La Grande Bellezza

Adoro Paolo Sorrentino, ma lui non ama Roma. La ritrae come un pittore perfezionista dalle visioni oniriche, mirabolanti, esprimendo tuttavia un giudizio quasi cattivo attraverso i personaggi-alter ego che non hanno succhiato nulla a quello sfondo sublime. Roma scorre in un documentario estetizzante, da cui le persone sono distanti, sognando di tornare alla genuinità emozionale del paesello.
Piace, soprattutto all’estero, la superficie di questa Grande Bellezza, che esiste. E’ infatti quasi scontato parlare di bella fotografia, perché lo sanno tutti che a Roma è ci sono colori inimmaginabili, riflessi sugli ocra dei palazzi replicati nel Tevere, raggi rosa tra le rovine romane, braccia luminose attraverso il Colosseo. Tutto in pieno contrasto con una sorta di volgarità neanche troppo latente. Quel contrasto che subito ci si pone davanti nel film tra il volo dell’immutabile cannonata di mezzogiorno al Gianicolo e la vecchia ai piedi dei nostri eroi del Risorgimento, tra il coro elegiaco sullo sfondo del panorama da sindrome di Stendhal inneggiante negli spazi del bellissimo “fontanone” e il passaggio su uno che si sciacqua le ascelle seguito dall’autista che dice parolacce in romanesco. E’ così via, per tutto il film che prosegue con feste da circo felliniano, maestro citato ai limiti della copia, persino con il nuovo mostro marino, e lì dove c’era il Cristo salvifico, l’attesa del miracolo, oggi ci sono le bambine pure, le suore mistiche.
Invece è proprio del popolo romano la Grande Bellezza. Dei veri semplici, non dei cinici come Jep Gambardella, non del triste Romano, personaggio interpretato da Carlo Verdone. Stranieri, intellettuali, pronti ad accusare lei, Roma, dei loro fallimenti. Che tornassero, che partissero, per capire le loro radici.
E’ proprio una prostituta da rossetto sbrodolato e la sigaretta in bocca oggi intenta a leggere di Totti, che improvvisamente coglierà la Grande Bellezza, vi troverà conforto, non tormento, perché ha qui le sue di radici e non ha altro che questa splendida città a fargli da Madre, Padre, Madonna, con il suo misticismo dirompente. E questo Sorrentino, non può saperlo, ma solo intuirlo, perché è altrove il suo Amarcord, le sue “radici”. La guarda come un osservatore attento, appoggiato su un piedistallo soggettivo, da cui lo scuote appena l’epifania dei magnifici aironi.

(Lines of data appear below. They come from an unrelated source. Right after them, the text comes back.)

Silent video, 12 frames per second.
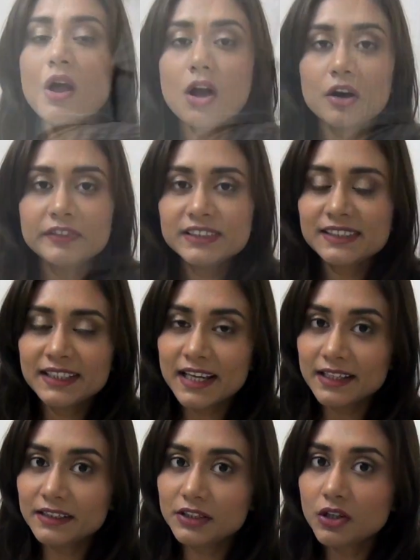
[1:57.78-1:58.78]
Obviously,
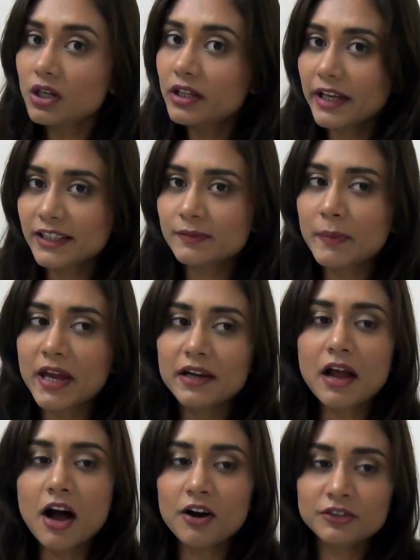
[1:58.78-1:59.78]
I did not
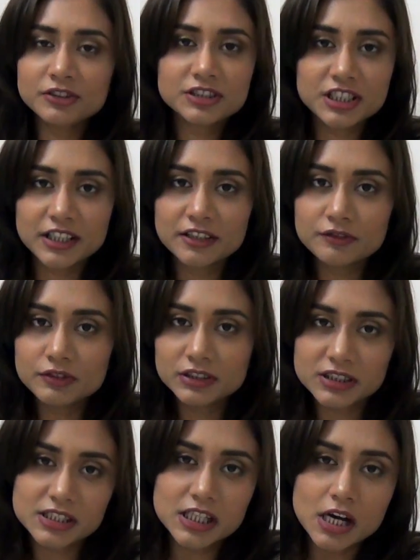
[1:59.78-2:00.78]
expect how the jacket will
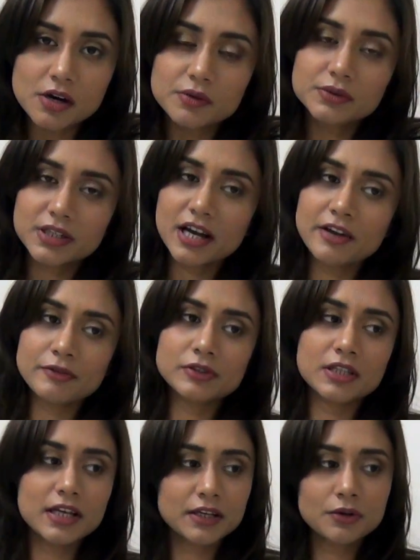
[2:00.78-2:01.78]
turn out. I
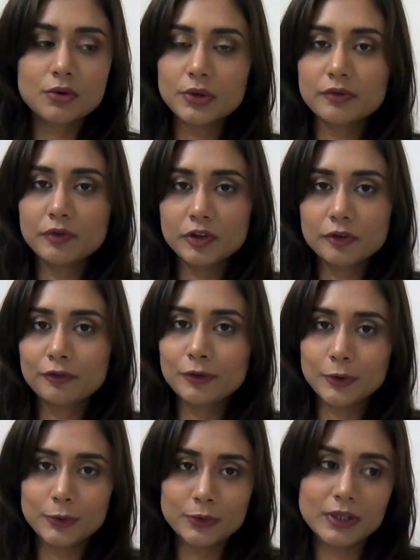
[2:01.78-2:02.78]
was like going with the flow,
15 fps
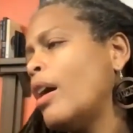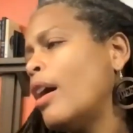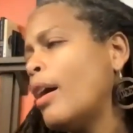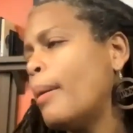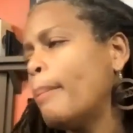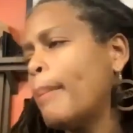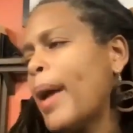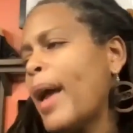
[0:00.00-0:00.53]

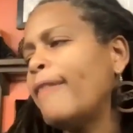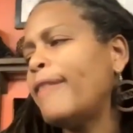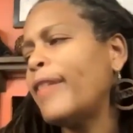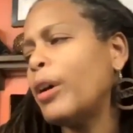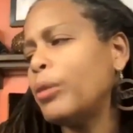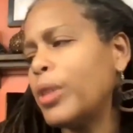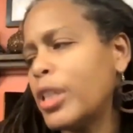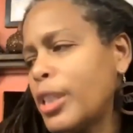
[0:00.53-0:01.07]
Mae
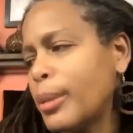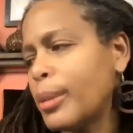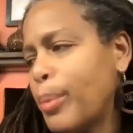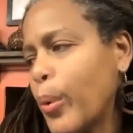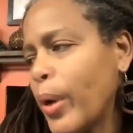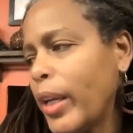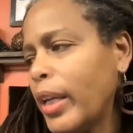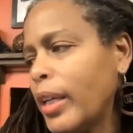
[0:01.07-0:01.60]
felt
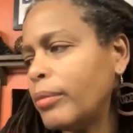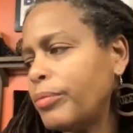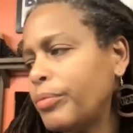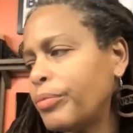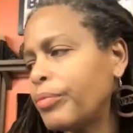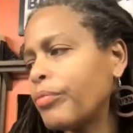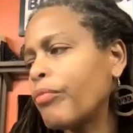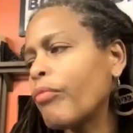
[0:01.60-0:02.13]
disappointed.
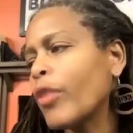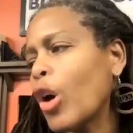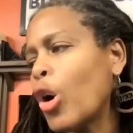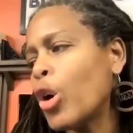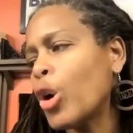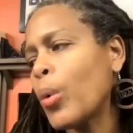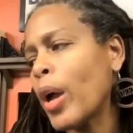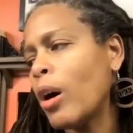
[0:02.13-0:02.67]
On
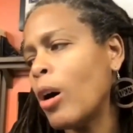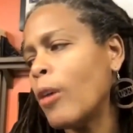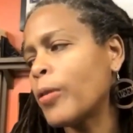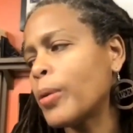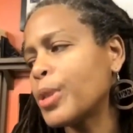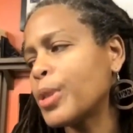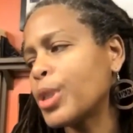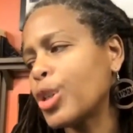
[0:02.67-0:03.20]
her way home
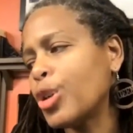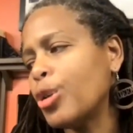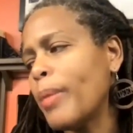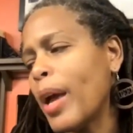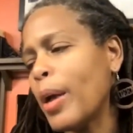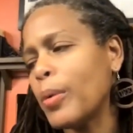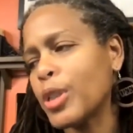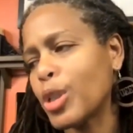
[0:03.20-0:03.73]
from school,
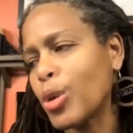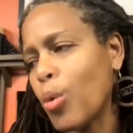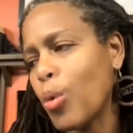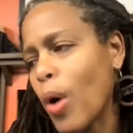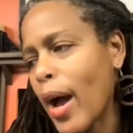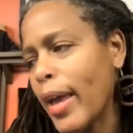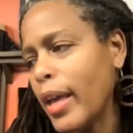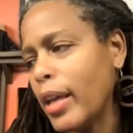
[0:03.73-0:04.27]
Mae was
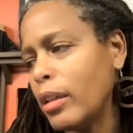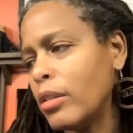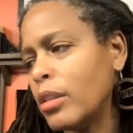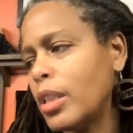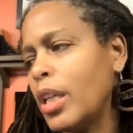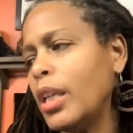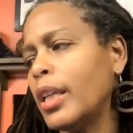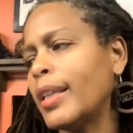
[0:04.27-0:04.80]
quiet.
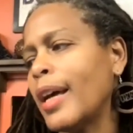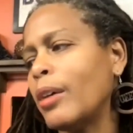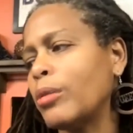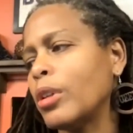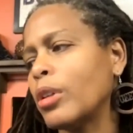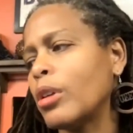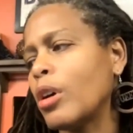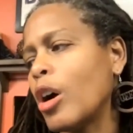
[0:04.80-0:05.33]
She looked
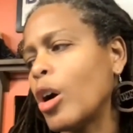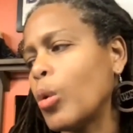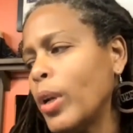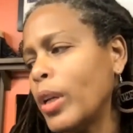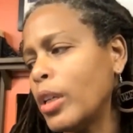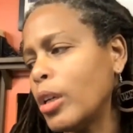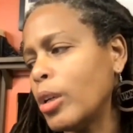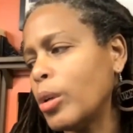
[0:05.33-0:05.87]
out the car
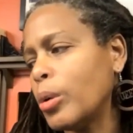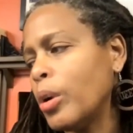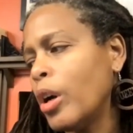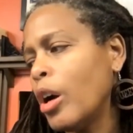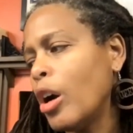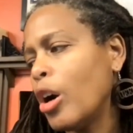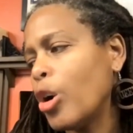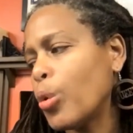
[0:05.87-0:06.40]
window.
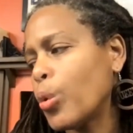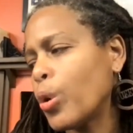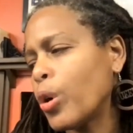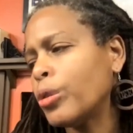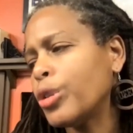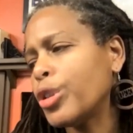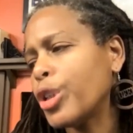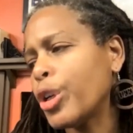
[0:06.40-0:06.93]
Her
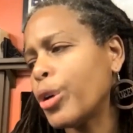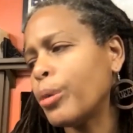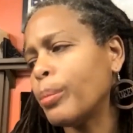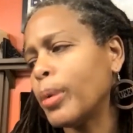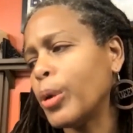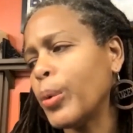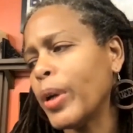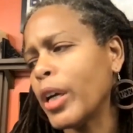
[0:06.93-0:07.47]
world turned
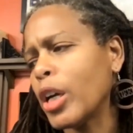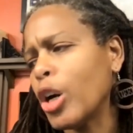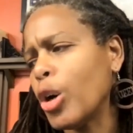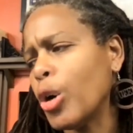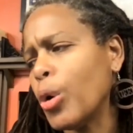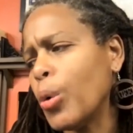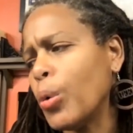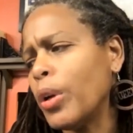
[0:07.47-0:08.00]
blue and
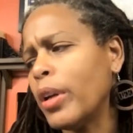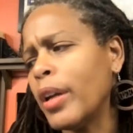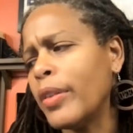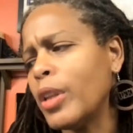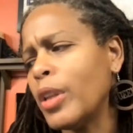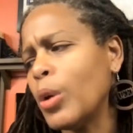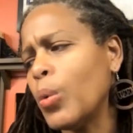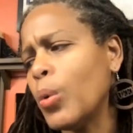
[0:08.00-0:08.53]
cold.
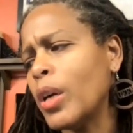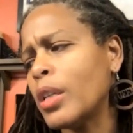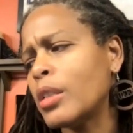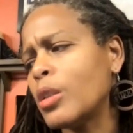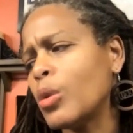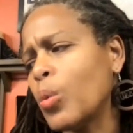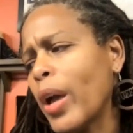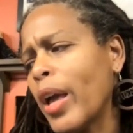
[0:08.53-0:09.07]
Nothing was
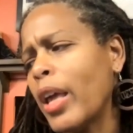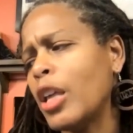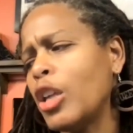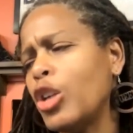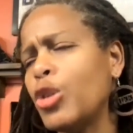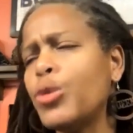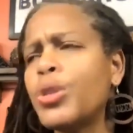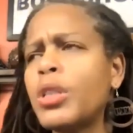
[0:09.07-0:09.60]
the way it
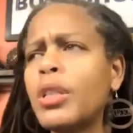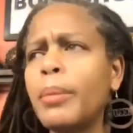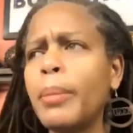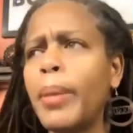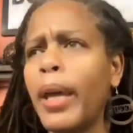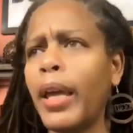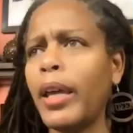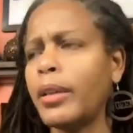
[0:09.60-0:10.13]
used to
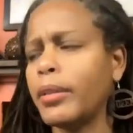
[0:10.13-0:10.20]
be.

Sono le persone più semplici che davanti a quel fontanone, o strette nell’abbraccio del colonnato del Bernini, o scendendo Trinità dei Monti, rimarranno ammutolite per essere salvate da questa Grande Bellezza, perché non ci sarà nessun altro a soccorrerli, nessuna materia cui aggrapparsi.
E’ qualcosa di talmente potente che travalica lo sprezzo di chi ha visto tutto.
La Grande Bellezza è un film non per tutti. Non sarà forse capito nelle sue pieghe, ma non lascia indifferenti. Soprattutto coloro che hanno vissuto la Roma mondana, godereccia e mascherata. La realtà è abbagliante come la visione spirituale. Esiste davvero l’artista che sbatte la testa e parla di se stessa al plurale, la bambina che dipinge quadri da milioni di dollari, il locale dietro via Veneto che dopo anni di gloria oggi espone corpi emaciati di ragazze dell’est nelle loro lap dance. Serena Grandi interpreta se stessa come se fosse stata ripresa in una sera qualsiasi al Jackie O’, Serena che ha conosciuto la gloria da sex symbol e la sua trasfigurazione. Molti parleranno di parodia, di esagerazione, ma i pochi testimoni, fra cui sono io, attestano la foto, affatto esagerata di quello che realmente avviene.
E’ chiara l’accurata ricerca di Sorrentino, soprattutto nei dialoghi, perché prima di tutto è un grande scrittore.
Un film da rivedere: come un documentario muto già sarebbe magnifico, come libro da leggere basterebbe a se stesso come un dialogo del teatro dell’assurdo, come musica ascoltandola quasi ci invita a chiudere gli occhi. Un vortice che non lascia messaggio chiaro, piuttosto impressioni, sentimenti che fanno su e giù come una risacca. Trasuda poesia, bellezza, e verità. Di conseguenza suscita una struggente nostalgia, perché le abbiamo perse quasi del tutto nella vita fuori dall’arte. E Roma, spettatrice di questa assenza della nuova umanità, rimane travolgente e impassibile, magnifica e uguale a se stessa per coloro che sanno schiudersi al suo soffio di eternità, ritrovare la parte divina di se stessi.